** Opening LISTED RECORDS block **

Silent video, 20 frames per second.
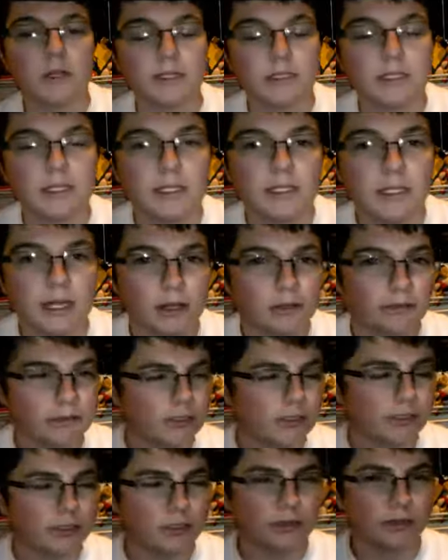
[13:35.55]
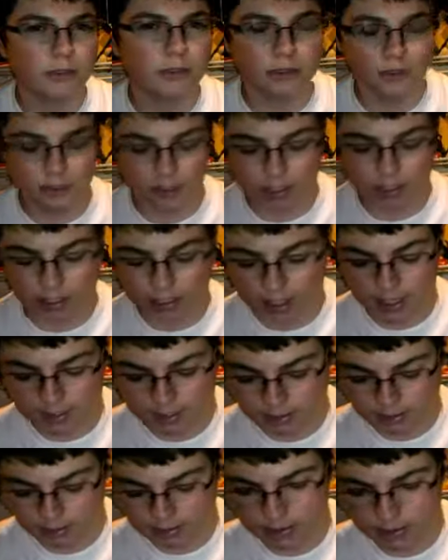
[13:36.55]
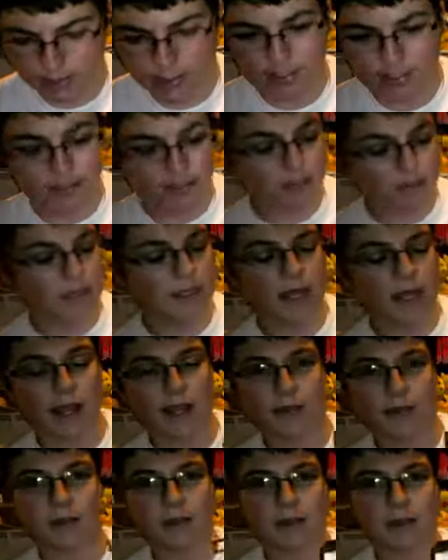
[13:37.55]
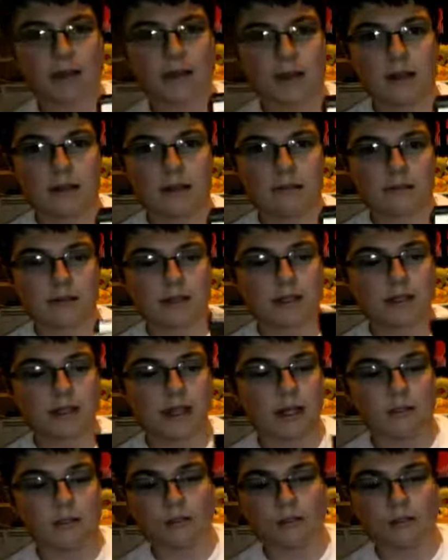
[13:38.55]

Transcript: I won Intellivision Dude's drawing contest, so he sent me Diner for the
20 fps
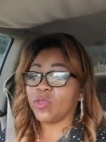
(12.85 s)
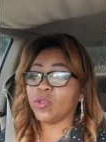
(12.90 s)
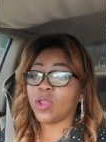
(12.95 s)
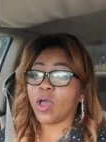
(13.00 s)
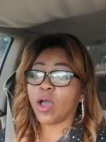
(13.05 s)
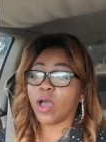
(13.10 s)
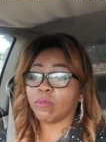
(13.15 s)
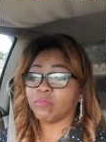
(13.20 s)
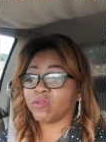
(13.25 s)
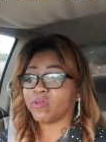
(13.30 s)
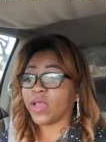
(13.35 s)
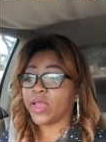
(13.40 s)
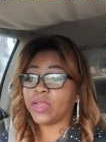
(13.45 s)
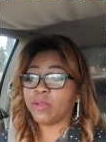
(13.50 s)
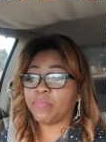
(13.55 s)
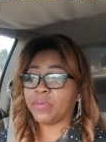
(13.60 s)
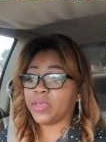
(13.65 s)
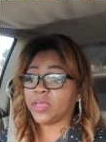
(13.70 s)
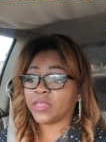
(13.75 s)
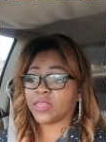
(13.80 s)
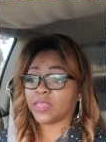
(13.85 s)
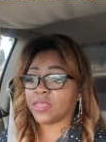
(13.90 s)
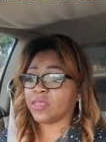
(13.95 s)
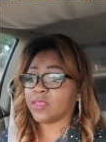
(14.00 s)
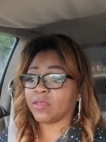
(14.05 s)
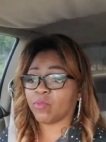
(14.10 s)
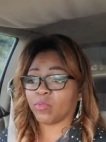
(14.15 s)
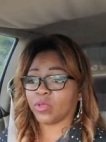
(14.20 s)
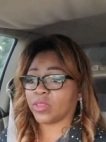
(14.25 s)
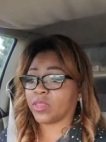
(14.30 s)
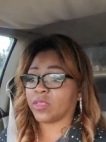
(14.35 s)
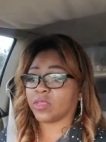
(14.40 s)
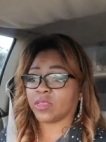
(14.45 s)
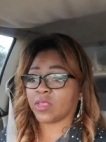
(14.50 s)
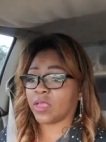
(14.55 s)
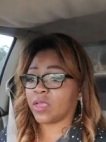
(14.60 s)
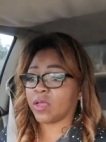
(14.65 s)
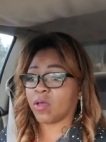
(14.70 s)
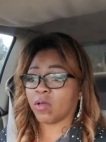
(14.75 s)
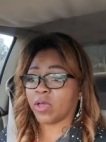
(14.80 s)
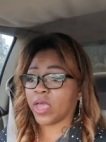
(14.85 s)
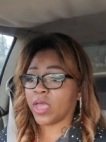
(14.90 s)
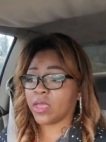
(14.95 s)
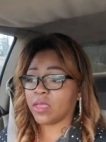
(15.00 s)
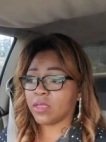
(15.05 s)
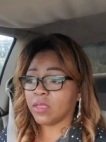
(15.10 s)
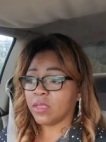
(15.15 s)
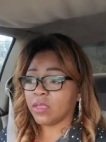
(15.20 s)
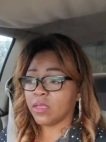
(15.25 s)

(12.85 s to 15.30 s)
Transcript: You know, I'm trying to be consistent with this thing, okay?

** Closing LISTED RECORDS block **

→ INSTRUCTIONS TO FOLLOW
Each entry above is to be restated exactly, without its images.

→ WRITTEN SOLUTION
Silent video, 20 frames per second.
[13:35.55]
[13:36.55]
[13:37.55]
[13:38.55]

Transcript: I won Intellivision Dude's drawing contest, so he sent me Diner for the
20 fps
(12.85 s)
(12.90 s)
(12.95 s)
(13.00 s)
(13.05 s)
(13.10 s)
(13.15 s)
(13.20 s)
(13.25 s)
(13.30 s)
(13.35 s)
(13.40 s)
(13.45 s)
(13.50 s)
(13.55 s)
(13.60 s)
(13.65 s)
(13.70 s)
(13.75 s)
(13.80 s)
(13.85 s)
(13.90 s)
(13.95 s)
(14.00 s)
(14.05 s)
(14.10 s)
(14.15 s)
(14.20 s)
(14.25 s)
(14.30 s)
(14.35 s)
(14.40 s)
(14.45 s)
(14.50 s)
(14.55 s)
(14.60 s)
(14.65 s)
(14.70 s)
(14.75 s)
(14.80 s)
(14.85 s)
(14.90 s)
(14.95 s)
(15.00 s)
(15.05 s)
(15.10 s)
(15.15 s)
(15.20 s)
(15.25 s)

(12.85 s to 15.30 s)
Transcript: You know, I'm trying to be consistent with this thing, okay?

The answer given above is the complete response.